Schönheit hat ihren Preis
Am Schwarz-Weiß-Film hängt ein Mythos. Schwarz-Weiß scheint, obwohl es alles andere als eine naturalistische Wiedergabe der Realität ist (die Natur ist bunt!), eine mimetische Kraft zu besitzen, die ihn unweigerlich ans Dokumentarische fesselt. Vielleicht ist dies seiner Herkunft aus dem Photographischen geschuldet, aber ein schwer beweisbarer Mythos bleiben solche Betrachtungen dennoch. Wer sich ältere Arbeiten von Orson Welles anschaut, dem der ästhetische Aspekt seiner Filme alles andere als gleichgültig war, kann unschwer erkennen, dass sich die schwarz-weiße Ästhetik ganz rasch auf die Seite einer expressionistischen, häufig auch narzisstischen (Selbst-)Bespiegelung der Realitätswahrnehmung schlagen kann. Auch das geht.

Das Ganze ist eine Frage des Stils und Stil ist bei Haneke immer eng mit dem Narrativen verbunden. Und so ist sein historischer Ausflug in ein norddeutsches Dorf kurz nach der Jahrhundertwende in seiner Farbwahl deswegen so konsequent, weil sie ans historische Foto erinnert, genauso wie der Off-Erzähler (Ernst Jacobi) literarische Traditionen des ausgehenden 19. Jh. (Fontane) anklingen lässt, deren vermeintlich biederer und gleichmütiger Tonfall eine Sicherheit vorgaukelt, die es nicht gibt: der Erzähler richtet zwar seinen Blick aus sicherer Distanz zurück auf das Gewesene, aber dies hält denjenigen, dem es erzählt wird, nicht auf Distanz.
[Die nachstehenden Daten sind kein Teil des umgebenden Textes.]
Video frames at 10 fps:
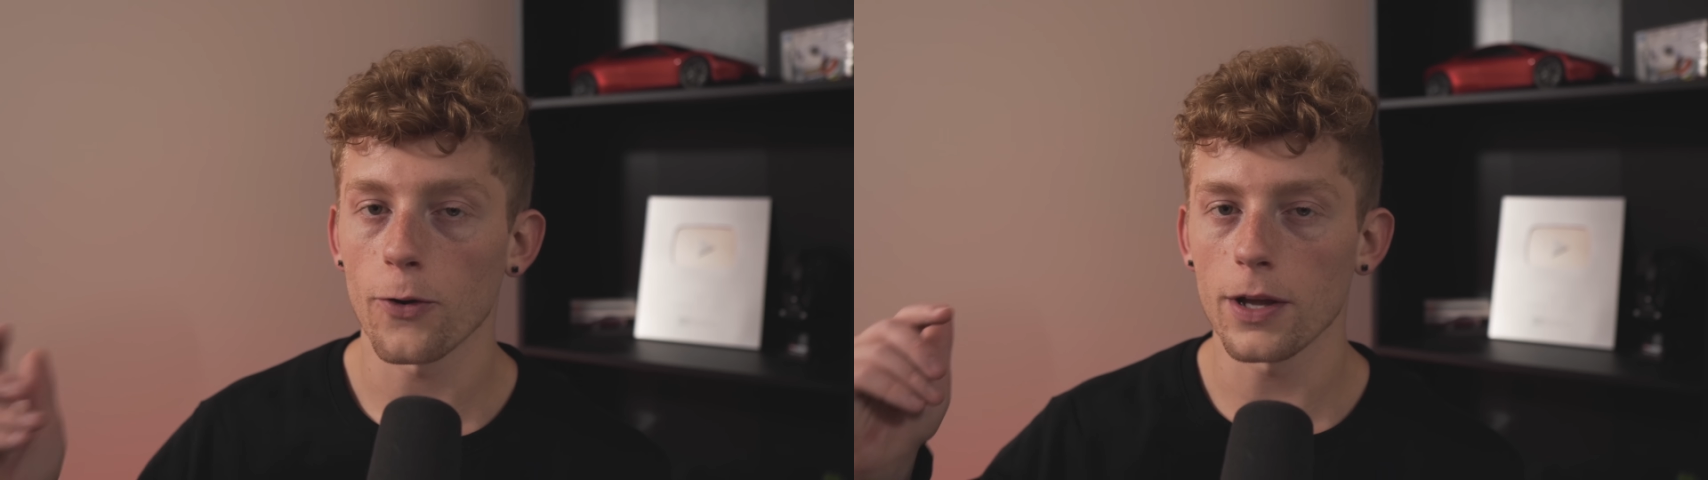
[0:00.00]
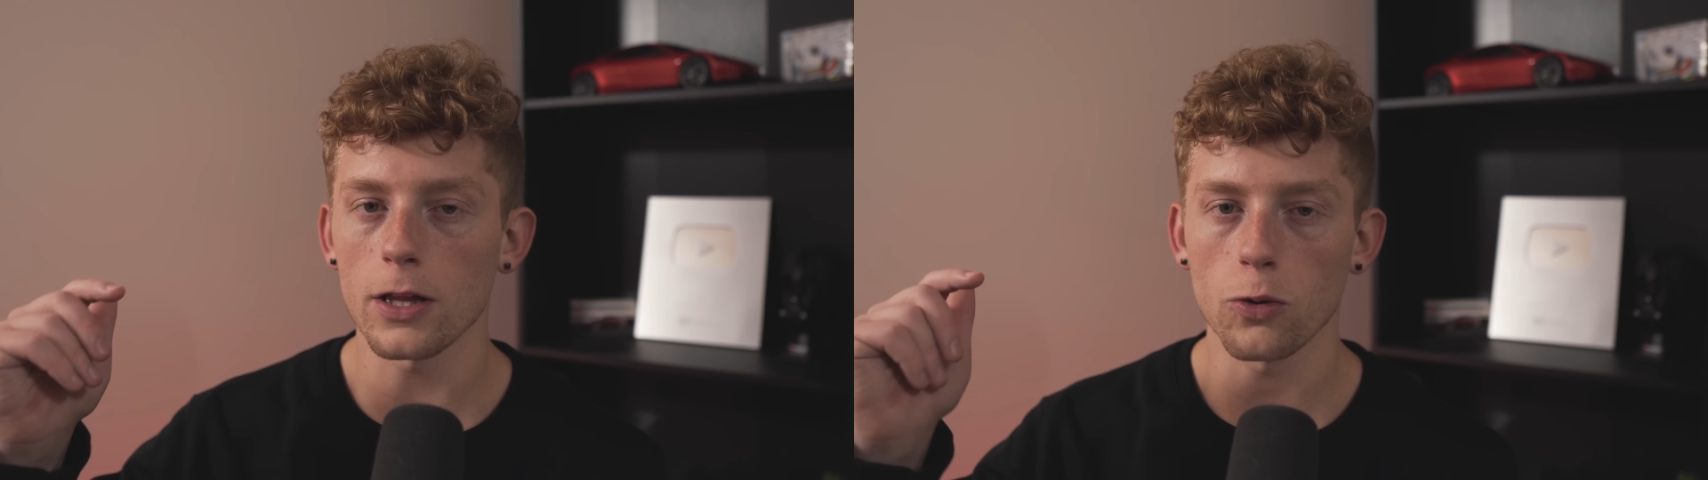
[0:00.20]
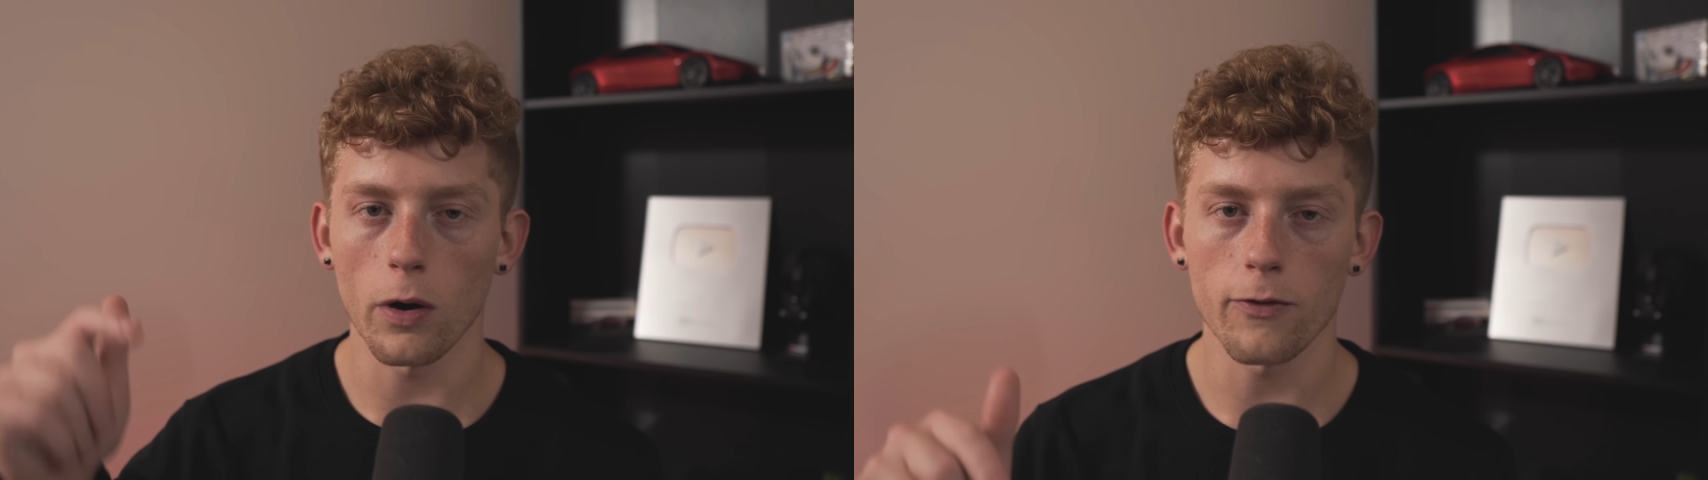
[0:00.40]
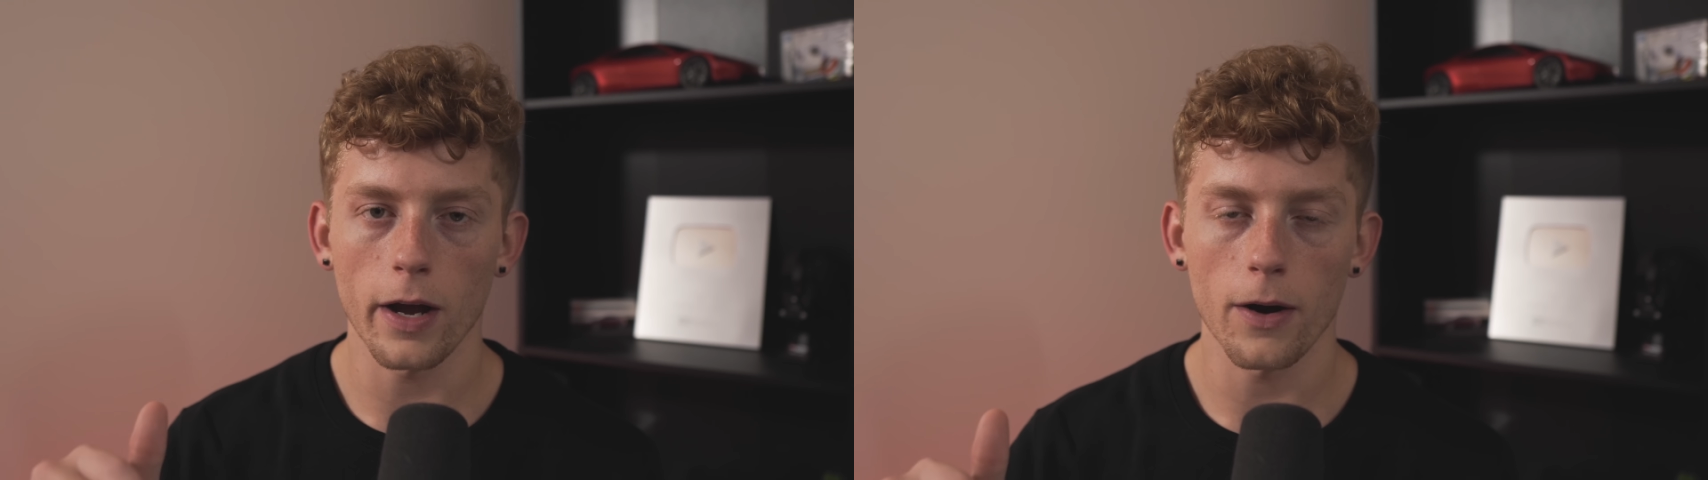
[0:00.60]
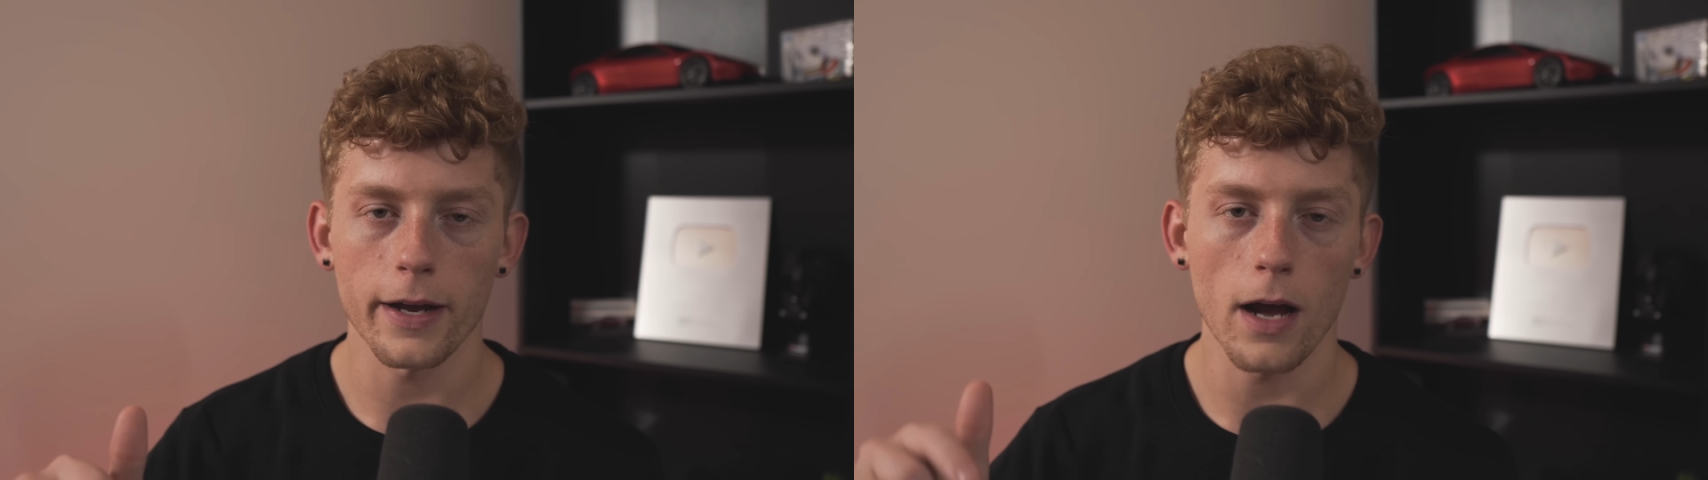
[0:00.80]
you're in the Louisville
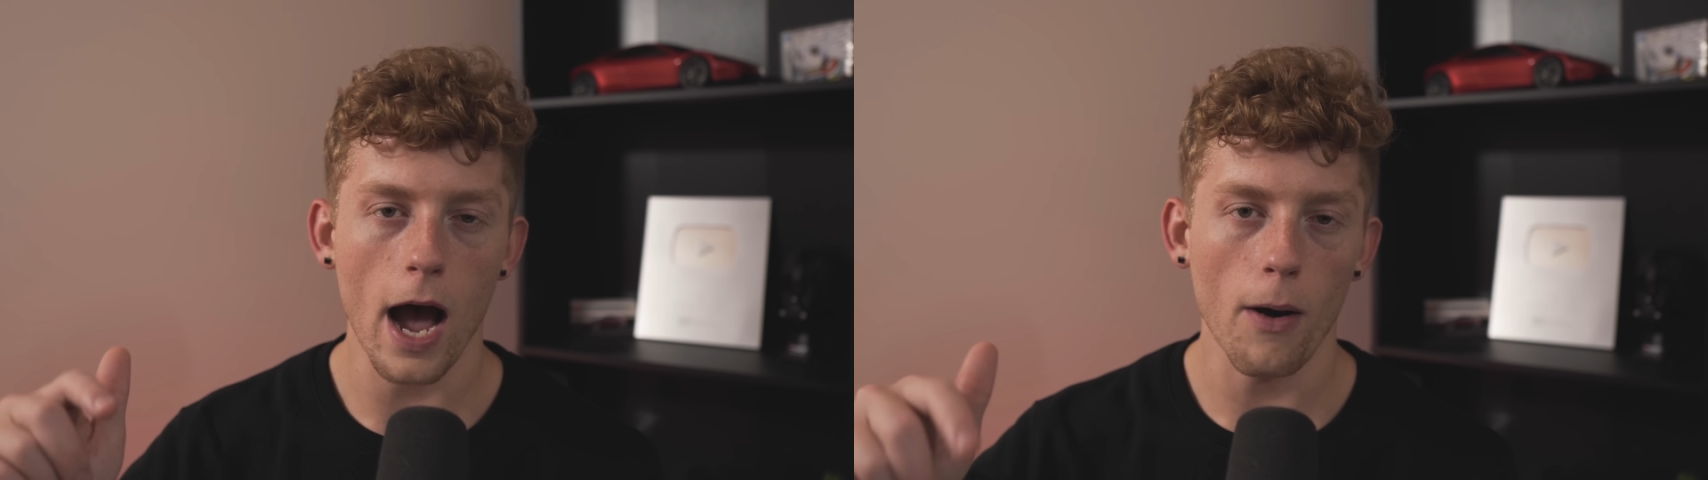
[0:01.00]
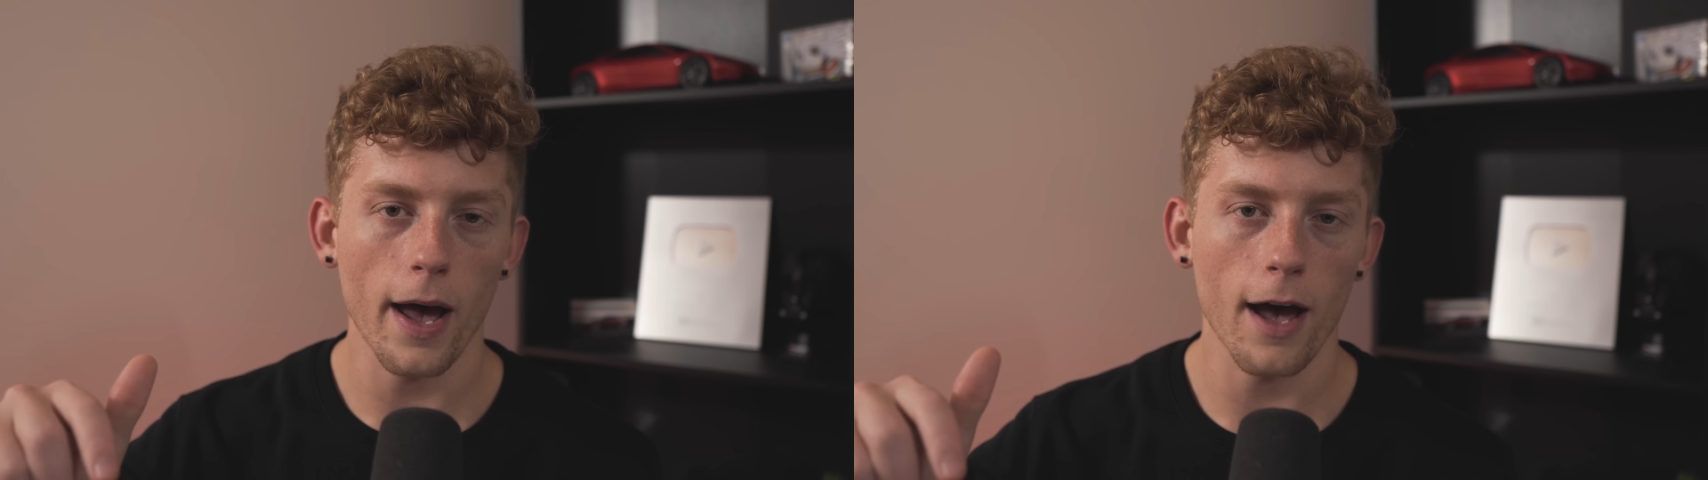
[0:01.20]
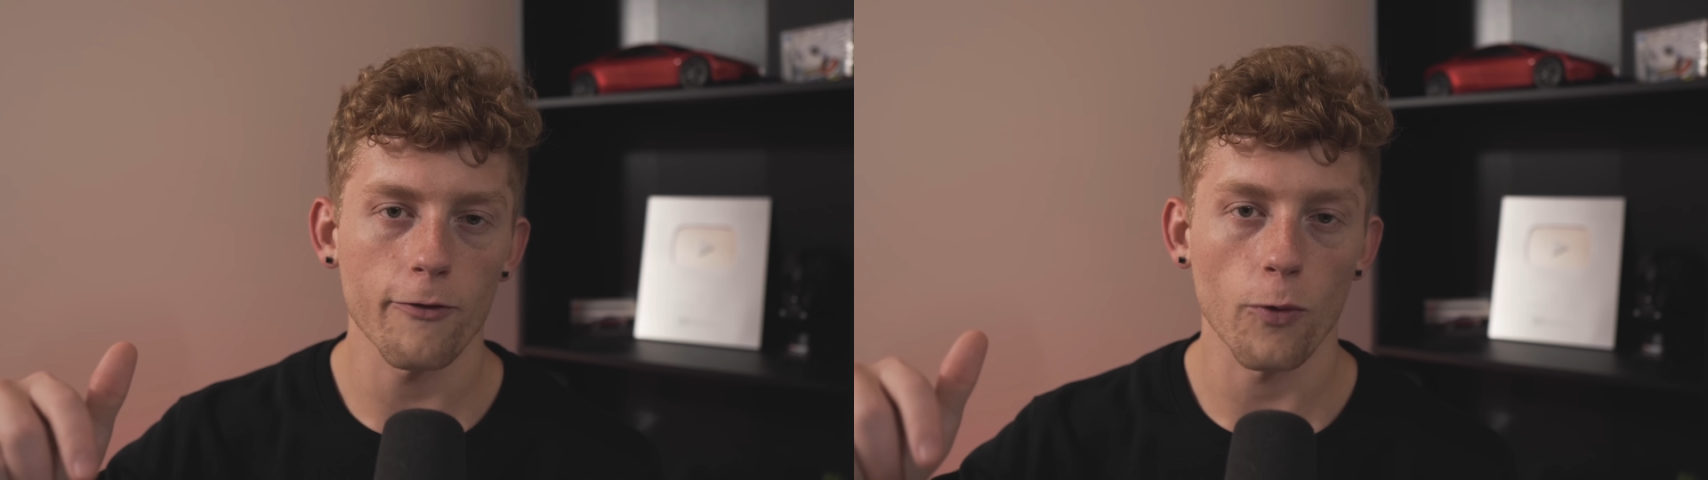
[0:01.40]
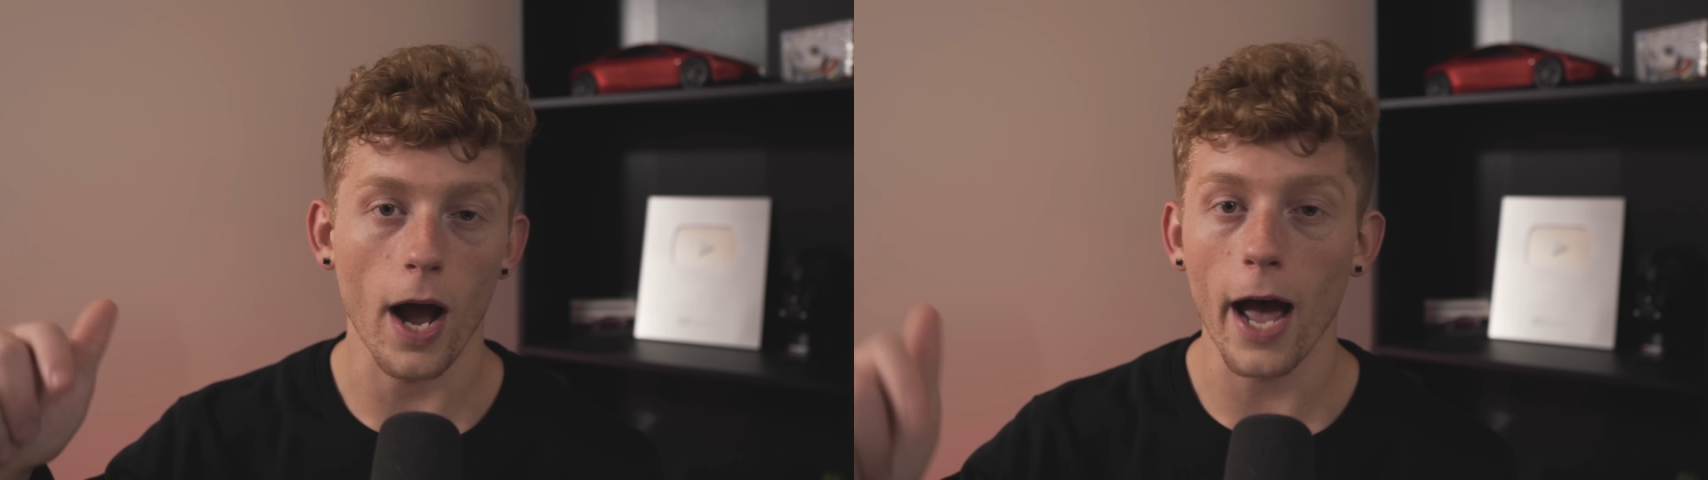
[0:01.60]
area, I'll have where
Meist wird so ganz beiläufig die Büchse der Pandora geöffnet und es tauchen scheußliche Dinge auf, an die man nicht erinnert werden möchte. Beides, die Farbe und den Erzähler, kann man durchaus als Verfremdungseffekt interpretieren, so wie es Haneke in Interviews angedeutet hat. Es sind aber im Gegensatz zum deutlich schrilleren Brechtschen V-Effekt leise Töne einer Dissonanz, die Tradiertes nutzt, ohne dass der Zuschauer es sich allzu sehr gemütlich machen kann. Schönheit hat bei Haneke ihren Preis.
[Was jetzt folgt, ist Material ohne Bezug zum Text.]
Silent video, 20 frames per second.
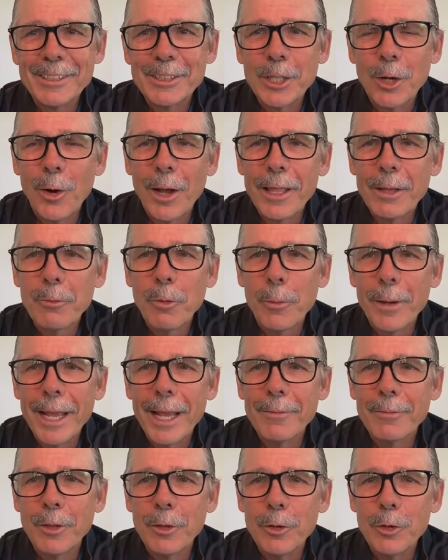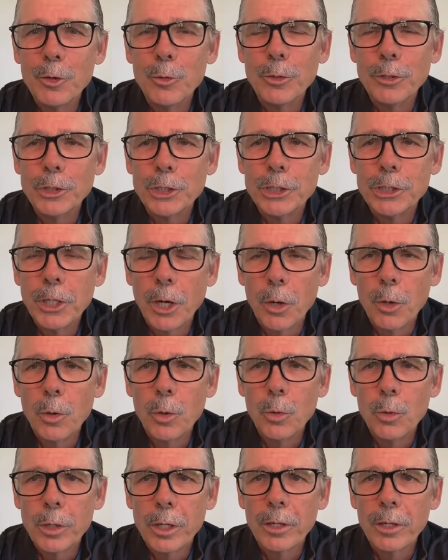so I think what we have to do is show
Unbehagliche Außenansichten
Es ist Abend, die Zeit für die letzte gemeinsame Mahlzeit des Tages. In der Pastorenfamilie sitzt aber niemand, alle Familienmitglieder stehen vor ihren Stühlen. Mit maßvollen und sorgfältig gewählten Worten kanzelt der Pastor zwei seiner zu spät gekommenen Kinder ab. Martin und Klara und der Rest der Familie wirken schreckstarr, es wird nicht das erste Mal sein, dass das Familienoberhaupt für den nächsten Tag eine Prügelstrafe in Aussicht stellt. Der strenge Patriarch empfindet dies allerdings als Belastung. Für sich wohlgemerkt. Er schickt die Familie mitsamt der Mutter ohne Essen ins Bett und lässt sich die Hand küssen.
Der Satz „Strafe muss sein!“ ist auch heute noch geläufig. Dieser pädagogische Imperativ besitzt einen Sprachduktus, der jedes Hinterfragen überflüssig macht. Auch aus der Sicht der Kinder ist Widerstand sinnlos, jede Erklärung ihres Handelns fruchtlos. Michael Hankes „Das weiße Band“ wird nach dieser frühen Szene seine Geschichte an anderen Orten weitererzählen, aber unerbittlich kehrt er am Folgetag zurück zur protestantischen Pfarrersfamilie, um den Akt der Züchtigung zu dokumentieren. Der Zuschauer bleibt jedoch draußen. Haneke zeigt die beiden Sünder beim Betreten eines Zimmers, in dem sie vor der versammelten Familie ihre Strafe empfangen sollen. Die Tür schließt sich, dann öffnet sie sich wieder und Martin holt den Prügel aus einem anderen Zimmer, kehrt zurück und schließt erneut die Tür. Die Kamera bewegt sich keinen Zentimeter und man wartet, bis die ersten Schreie zu hören sind. Das ist weder Suspense noch ein dramaturgischer Kniff, der die Spannung steigern soll. Es ist ein Brennglas, das Haneke benutzt, und wie auch in seinen früheren Filmen spürt man eine zunehmende Unbehaglichkeit im Kinosessel.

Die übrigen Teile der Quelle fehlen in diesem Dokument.